Stored items:
● ● ●
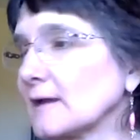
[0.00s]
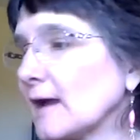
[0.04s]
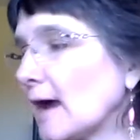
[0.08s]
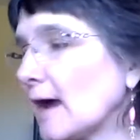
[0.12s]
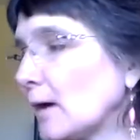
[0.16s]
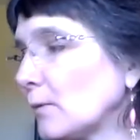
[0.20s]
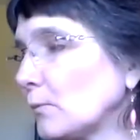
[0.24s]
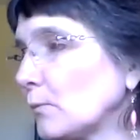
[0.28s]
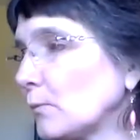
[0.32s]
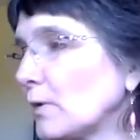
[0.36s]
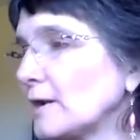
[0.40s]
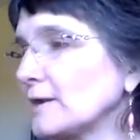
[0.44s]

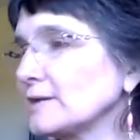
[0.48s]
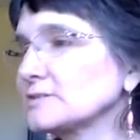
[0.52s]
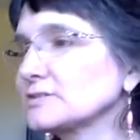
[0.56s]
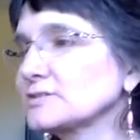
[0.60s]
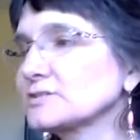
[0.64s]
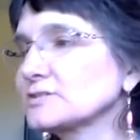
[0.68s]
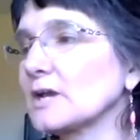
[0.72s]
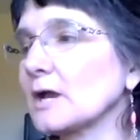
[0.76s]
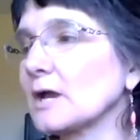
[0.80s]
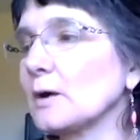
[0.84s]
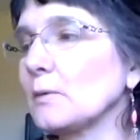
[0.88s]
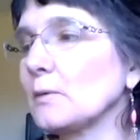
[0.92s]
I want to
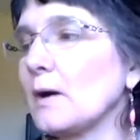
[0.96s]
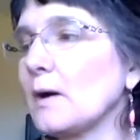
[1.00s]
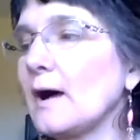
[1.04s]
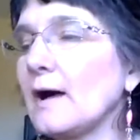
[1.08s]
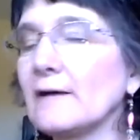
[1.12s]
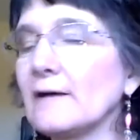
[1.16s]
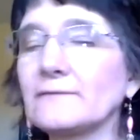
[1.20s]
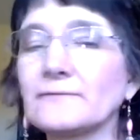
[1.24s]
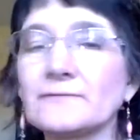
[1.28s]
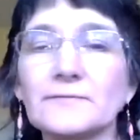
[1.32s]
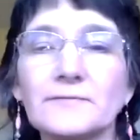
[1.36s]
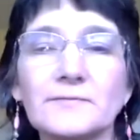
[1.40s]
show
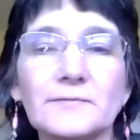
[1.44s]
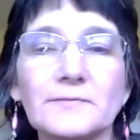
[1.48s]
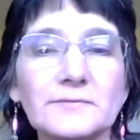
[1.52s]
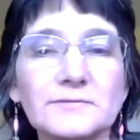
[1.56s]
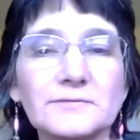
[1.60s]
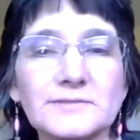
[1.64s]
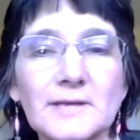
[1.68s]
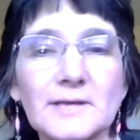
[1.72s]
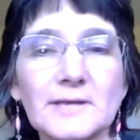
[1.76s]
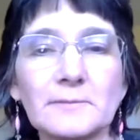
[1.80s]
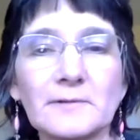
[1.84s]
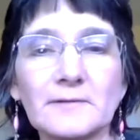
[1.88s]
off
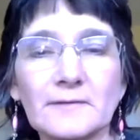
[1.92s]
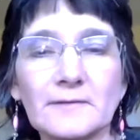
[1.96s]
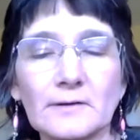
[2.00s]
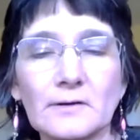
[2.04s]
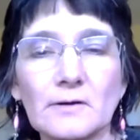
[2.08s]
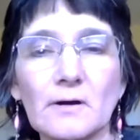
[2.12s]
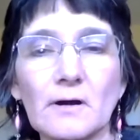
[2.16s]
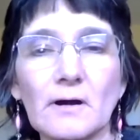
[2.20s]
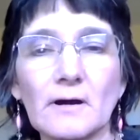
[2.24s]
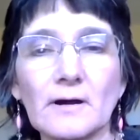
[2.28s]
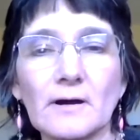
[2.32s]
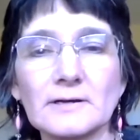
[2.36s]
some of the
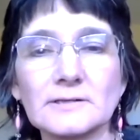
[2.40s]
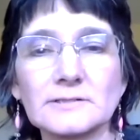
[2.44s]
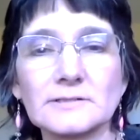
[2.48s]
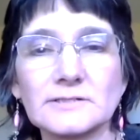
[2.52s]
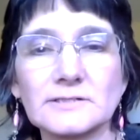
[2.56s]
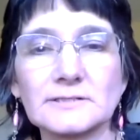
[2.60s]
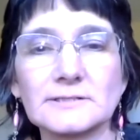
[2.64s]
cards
● ● ●
> Your instructions: Reproduce each line of the records exactly and exclude any images.

> Answer to this problem:
[0.00s]
[0.04s]
[0.08s]
[0.12s]
[0.16s]
[0.20s]
[0.24s]
[0.28s]
[0.32s]
[0.36s]
[0.40s]
[0.44s]

[0.48s]
[0.52s]
[0.56s]
[0.60s]
[0.64s]
[0.68s]
[0.72s]
[0.76s]
[0.80s]
[0.84s]
[0.88s]
[0.92s]
I want to
[0.96s]
[1.00s]
[1.04s]
[1.08s]
[1.12s]
[1.16s]
[1.20s]
[1.24s]
[1.28s]
[1.32s]
[1.36s]
[1.40s]
show
[1.44s]
[1.48s]
[1.52s]
[1.56s]
[1.60s]
[1.64s]
[1.68s]
[1.72s]
[1.76s]
[1.80s]
[1.84s]
[1.88s]
off
[1.92s]
[1.96s]
[2.00s]
[2.04s]
[2.08s]
[2.12s]
[2.16s]
[2.20s]
[2.24s]
[2.28s]
[2.32s]
[2.36s]
some of the
[2.40s]
[2.44s]
[2.48s]
[2.52s]
[2.56s]
[2.60s]
[2.64s]
cards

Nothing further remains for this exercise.